### TASK
Output each record below exactly as it stands, leaving out the pictures.

Dataset records

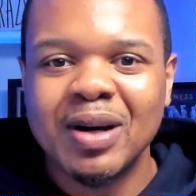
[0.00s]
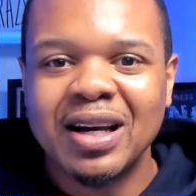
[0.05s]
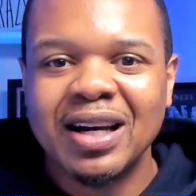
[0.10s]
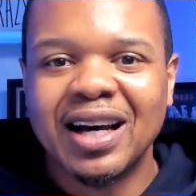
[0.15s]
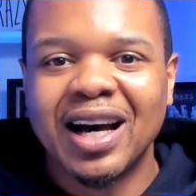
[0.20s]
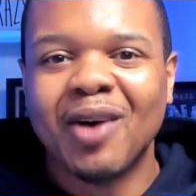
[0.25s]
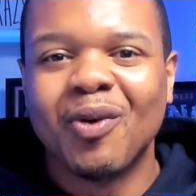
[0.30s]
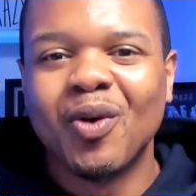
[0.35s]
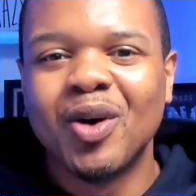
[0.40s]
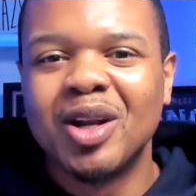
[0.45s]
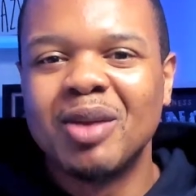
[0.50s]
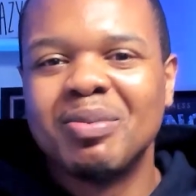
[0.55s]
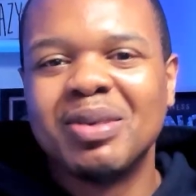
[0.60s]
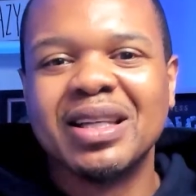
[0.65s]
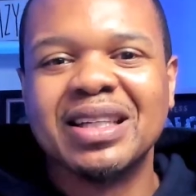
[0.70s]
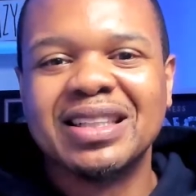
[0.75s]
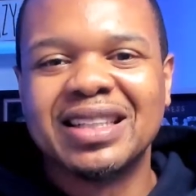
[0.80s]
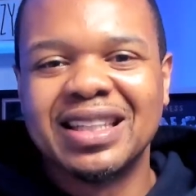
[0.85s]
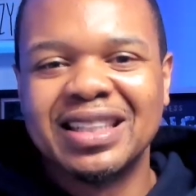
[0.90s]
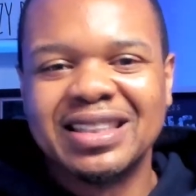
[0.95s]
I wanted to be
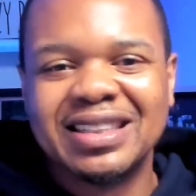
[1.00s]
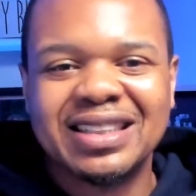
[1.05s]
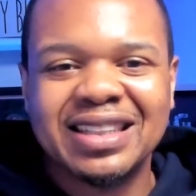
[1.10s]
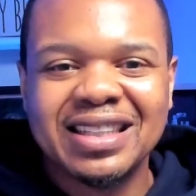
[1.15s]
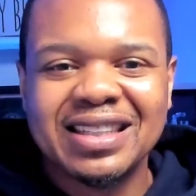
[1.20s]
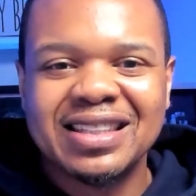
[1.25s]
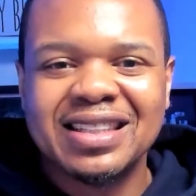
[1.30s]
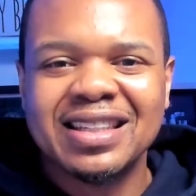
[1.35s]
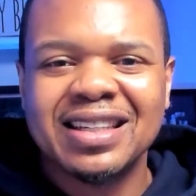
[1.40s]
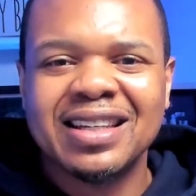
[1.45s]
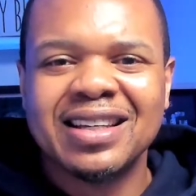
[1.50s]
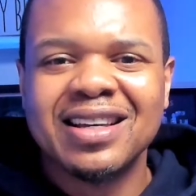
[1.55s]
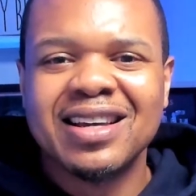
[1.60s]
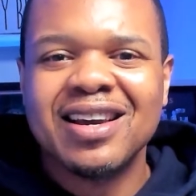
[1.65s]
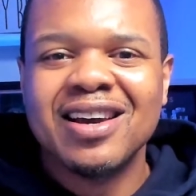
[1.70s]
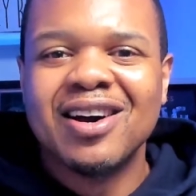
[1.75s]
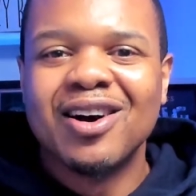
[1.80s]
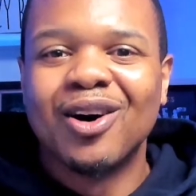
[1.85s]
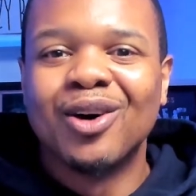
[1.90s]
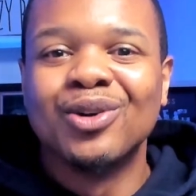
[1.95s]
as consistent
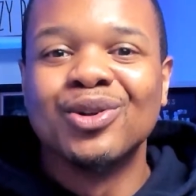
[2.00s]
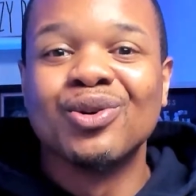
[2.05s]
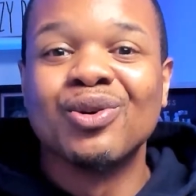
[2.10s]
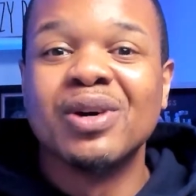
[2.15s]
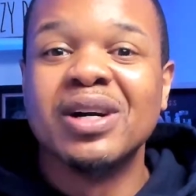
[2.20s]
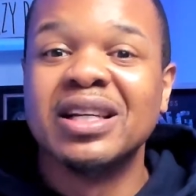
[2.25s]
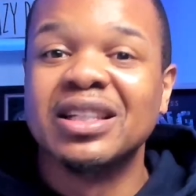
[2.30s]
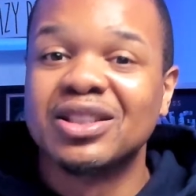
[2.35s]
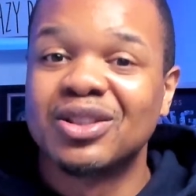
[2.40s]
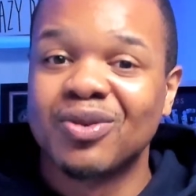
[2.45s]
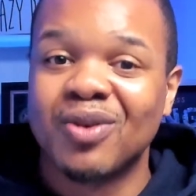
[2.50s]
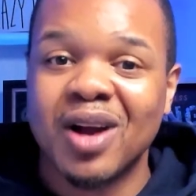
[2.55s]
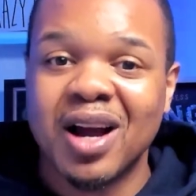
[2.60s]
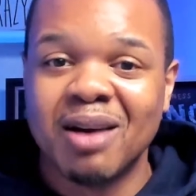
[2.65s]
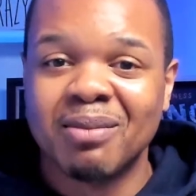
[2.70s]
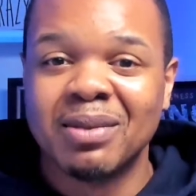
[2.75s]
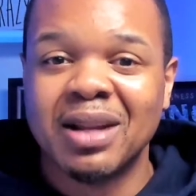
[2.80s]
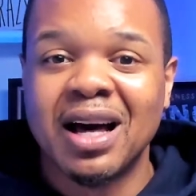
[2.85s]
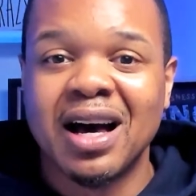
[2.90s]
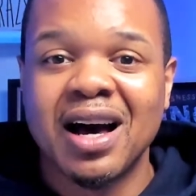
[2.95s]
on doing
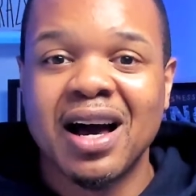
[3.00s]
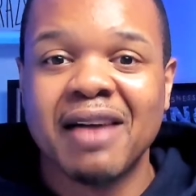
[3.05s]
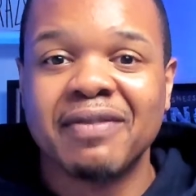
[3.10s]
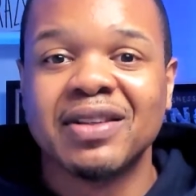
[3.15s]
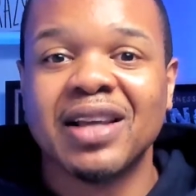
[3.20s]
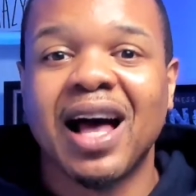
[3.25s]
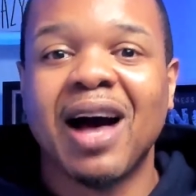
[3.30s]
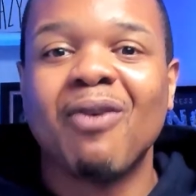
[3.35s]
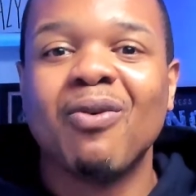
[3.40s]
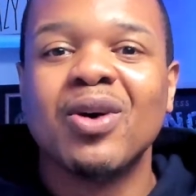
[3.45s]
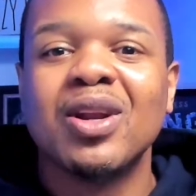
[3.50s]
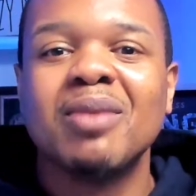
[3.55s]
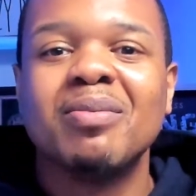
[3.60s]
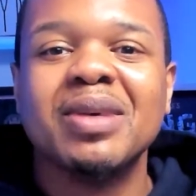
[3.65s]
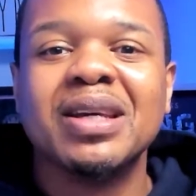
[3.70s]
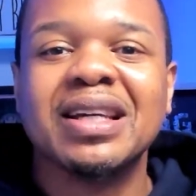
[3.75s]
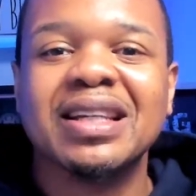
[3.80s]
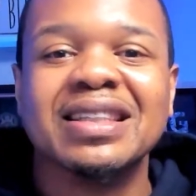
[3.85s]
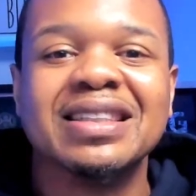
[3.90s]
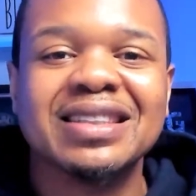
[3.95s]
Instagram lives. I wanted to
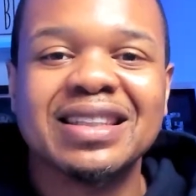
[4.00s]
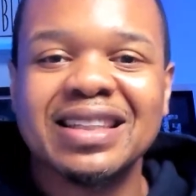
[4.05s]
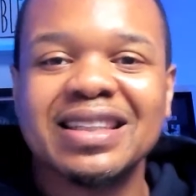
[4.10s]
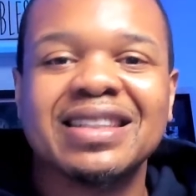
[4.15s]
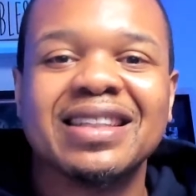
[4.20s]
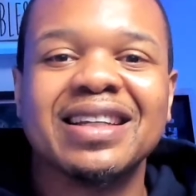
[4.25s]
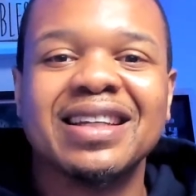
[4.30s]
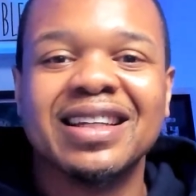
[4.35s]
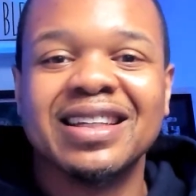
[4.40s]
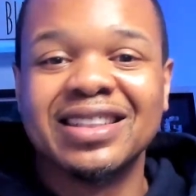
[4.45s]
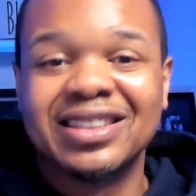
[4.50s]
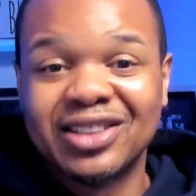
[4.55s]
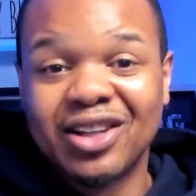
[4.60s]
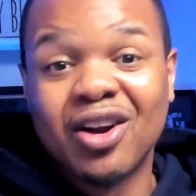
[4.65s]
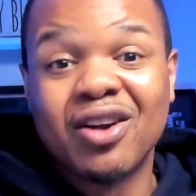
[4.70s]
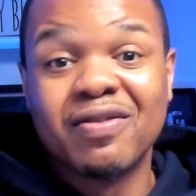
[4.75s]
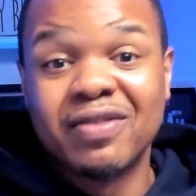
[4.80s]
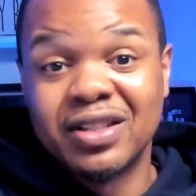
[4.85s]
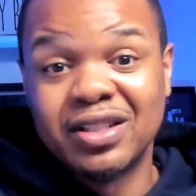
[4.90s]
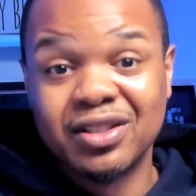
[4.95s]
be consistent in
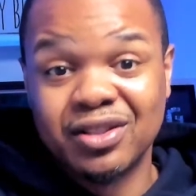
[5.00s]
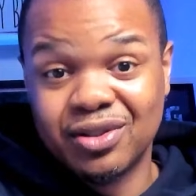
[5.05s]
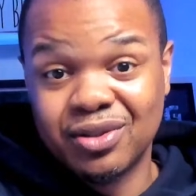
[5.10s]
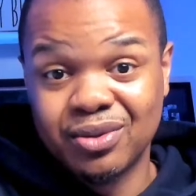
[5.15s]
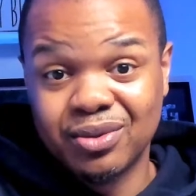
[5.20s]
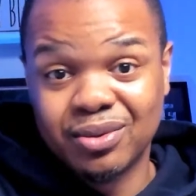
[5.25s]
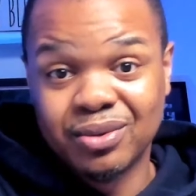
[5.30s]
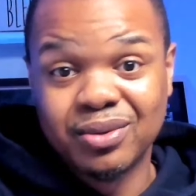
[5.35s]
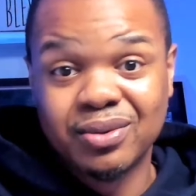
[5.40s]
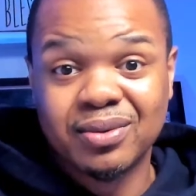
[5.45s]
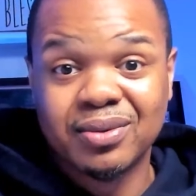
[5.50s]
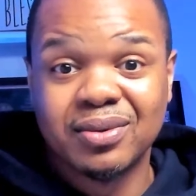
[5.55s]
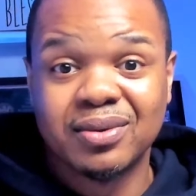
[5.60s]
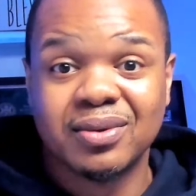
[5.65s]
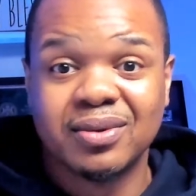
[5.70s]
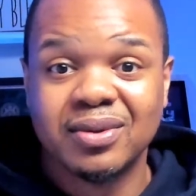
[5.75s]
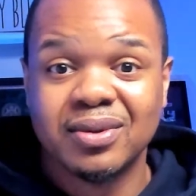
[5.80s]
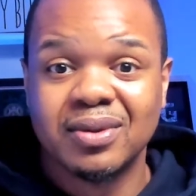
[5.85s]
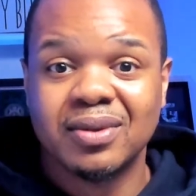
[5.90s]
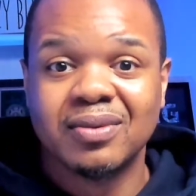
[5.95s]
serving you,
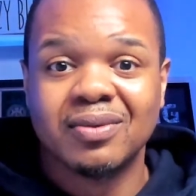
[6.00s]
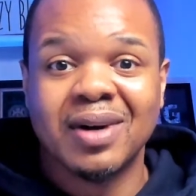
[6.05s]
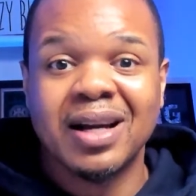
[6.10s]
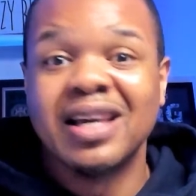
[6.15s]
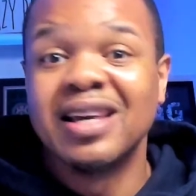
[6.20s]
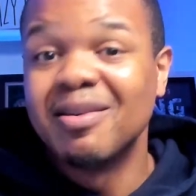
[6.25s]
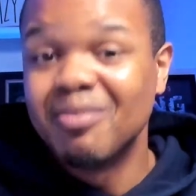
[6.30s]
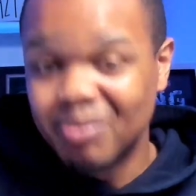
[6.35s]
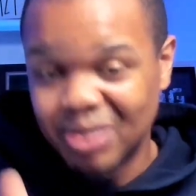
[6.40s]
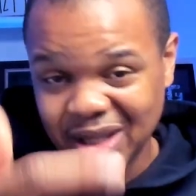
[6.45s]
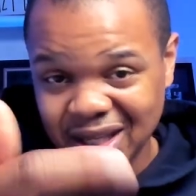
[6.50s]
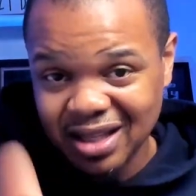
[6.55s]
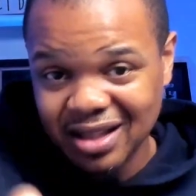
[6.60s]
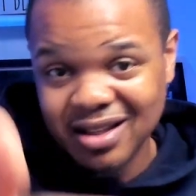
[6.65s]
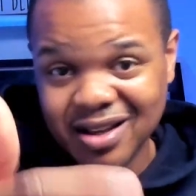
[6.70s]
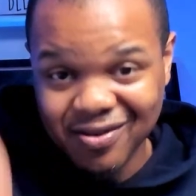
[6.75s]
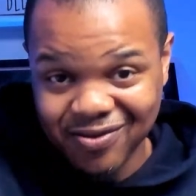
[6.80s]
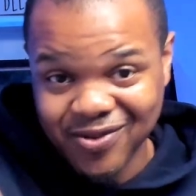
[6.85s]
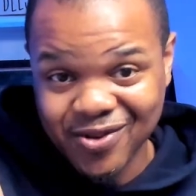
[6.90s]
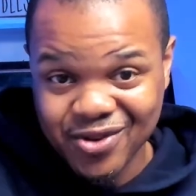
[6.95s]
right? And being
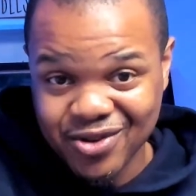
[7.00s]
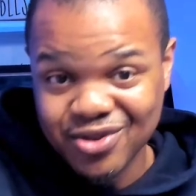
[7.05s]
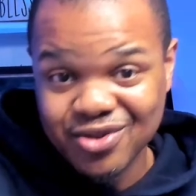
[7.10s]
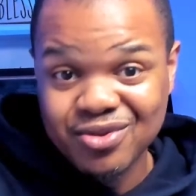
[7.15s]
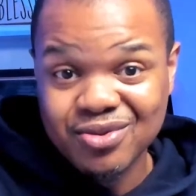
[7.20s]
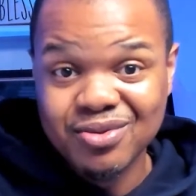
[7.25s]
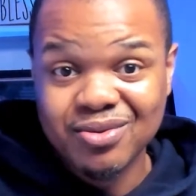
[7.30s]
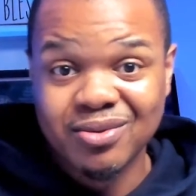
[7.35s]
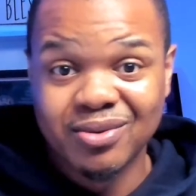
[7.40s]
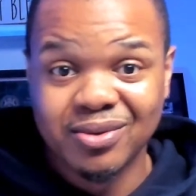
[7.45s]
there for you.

### SOLUTION FOR THIS TASK
[0.00s]
[0.05s]
[0.10s]
[0.15s]
[0.20s]
[0.25s]
[0.30s]
[0.35s]
[0.40s]
[0.45s]
[0.50s]
[0.55s]
[0.60s]
[0.65s]
[0.70s]
[0.75s]
[0.80s]
[0.85s]
[0.90s]
[0.95s]
I wanted to be
[1.00s]
[1.05s]
[1.10s]
[1.15s]
[1.20s]
[1.25s]
[1.30s]
[1.35s]
[1.40s]
[1.45s]
[1.50s]
[1.55s]
[1.60s]
[1.65s]
[1.70s]
[1.75s]
[1.80s]
[1.85s]
[1.90s]
[1.95s]
as consistent
[2.00s]
[2.05s]
[2.10s]
[2.15s]
[2.20s]
[2.25s]
[2.30s]
[2.35s]
[2.40s]
[2.45s]
[2.50s]
[2.55s]
[2.60s]
[2.65s]
[2.70s]
[2.75s]
[2.80s]
[2.85s]
[2.90s]
[2.95s]
on doing
[3.00s]
[3.05s]
[3.10s]
[3.15s]
[3.20s]
[3.25s]
[3.30s]
[3.35s]
[3.40s]
[3.45s]
[3.50s]
[3.55s]
[3.60s]
[3.65s]
[3.70s]
[3.75s]
[3.80s]
[3.85s]
[3.90s]
[3.95s]
Instagram lives. I wanted to
[4.00s]
[4.05s]
[4.10s]
[4.15s]
[4.20s]
[4.25s]
[4.30s]
[4.35s]
[4.40s]
[4.45s]
[4.50s]
[4.55s]
[4.60s]
[4.65s]
[4.70s]
[4.75s]
[4.80s]
[4.85s]
[4.90s]
[4.95s]
be consistent in
[5.00s]
[5.05s]
[5.10s]
[5.15s]
[5.20s]
[5.25s]
[5.30s]
[5.35s]
[5.40s]
[5.45s]
[5.50s]
[5.55s]
[5.60s]
[5.65s]
[5.70s]
[5.75s]
[5.80s]
[5.85s]
[5.90s]
[5.95s]
serving you,
[6.00s]
[6.05s]
[6.10s]
[6.15s]
[6.20s]
[6.25s]
[6.30s]
[6.35s]
[6.40s]
[6.45s]
[6.50s]
[6.55s]
[6.60s]
[6.65s]
[6.70s]
[6.75s]
[6.80s]
[6.85s]
[6.90s]
[6.95s]
right? And being
[7.00s]
[7.05s]
[7.10s]
[7.15s]
[7.20s]
[7.25s]
[7.30s]
[7.35s]
[7.40s]
[7.45s]
there for you.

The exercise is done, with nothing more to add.